A early conceptual, click to enlarge
A interesting story behind this conceptual drawing. A drawing that was never finished. A drawing that has become no more than a scrap of paper. A scrap of paper that has become a great reminder.
When 1st challenged to look at this site/drawing I thought this was going to be one of my most difficult and unique challenges. The homeowners had asked me to create a walkway from the back of the house, to the street, that was unique and very artistic.
I immediately thought I would have to use large blocks of sandstone to make this happen and that it would be a challenge to put them together . . . on some type of long graceful curve. The type of curve that would be long, slow, sinewy, sexy. I tend to liken that type of curve to the small of a woman’s back; you know, the perfect curve.
The above drawings were probably the 4th or 5th page of drawings, I remember having a difficult time trying to relate what I was seeing on the site to what I was putting on paper. I couldn’t get the perspective quite right, close but just not there. I remember this drawing being one of the few times I was close to being frustrated with the flow of my work.
This was a point where I could show the conceptuals, these scraps of paper to the homeowners. I went to see them, and could immediately tell something was really wrong. What was it? The concepts? The stone? The flow of the walk? Wow . . . how could I have missed so badly? How wrong I was.

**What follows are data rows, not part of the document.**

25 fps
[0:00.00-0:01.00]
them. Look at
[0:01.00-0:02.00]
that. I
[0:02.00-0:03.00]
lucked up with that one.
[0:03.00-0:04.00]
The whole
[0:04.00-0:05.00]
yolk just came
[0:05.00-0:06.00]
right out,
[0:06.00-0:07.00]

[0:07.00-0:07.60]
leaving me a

The couple proceeds to calmly tell me that the wife had relapsed in her cancer treatments and the prognosis was not good. They were telling me this in such a way as to not hurt my feelings about how they were canceling the project, to take care of more immediate concerns.

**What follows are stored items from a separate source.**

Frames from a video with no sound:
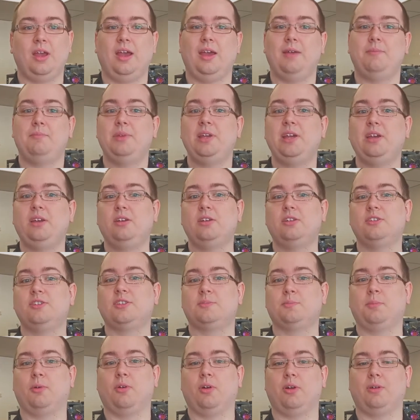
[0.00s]
And be a good
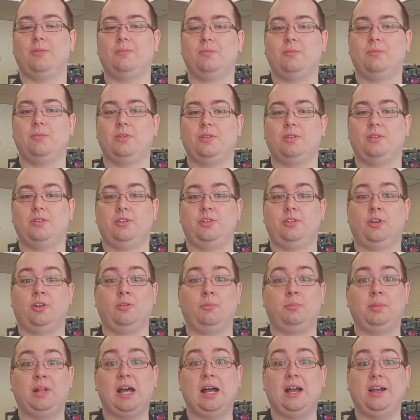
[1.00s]
sport.
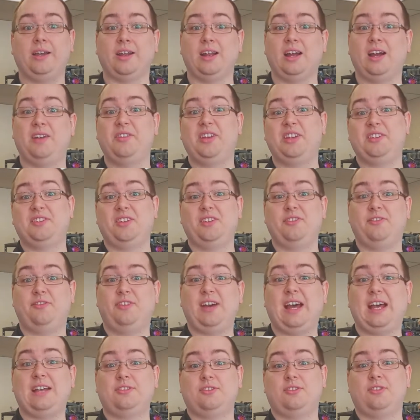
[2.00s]
Don't block an obviously
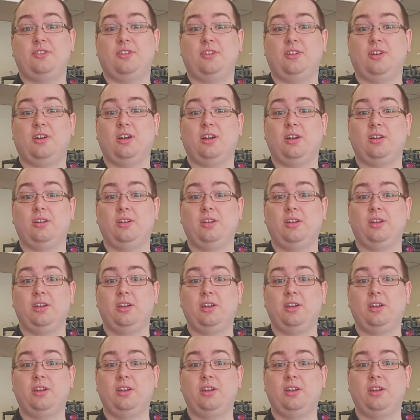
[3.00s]
faster cart.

They handled everything with such grace, courage, and dignity . . . very powerful moment. An event that was another dynamic reminder to live every day, every project, every moment as best we can.
I keep that scrap of paper as a reminder of how fleeting, how fragile, how unknowing life can be. She died a few months later.
How sad. It reminds me of one the Four Agreements, according to Don Miguel Ruiz: don’t take anything personally.
Rick Anderson said…
Okay, I was intrigued so i had to go Google the guy, very interesting.
I think all Designer’s should learn this. It’s about the client and their site not the Designer and their ego.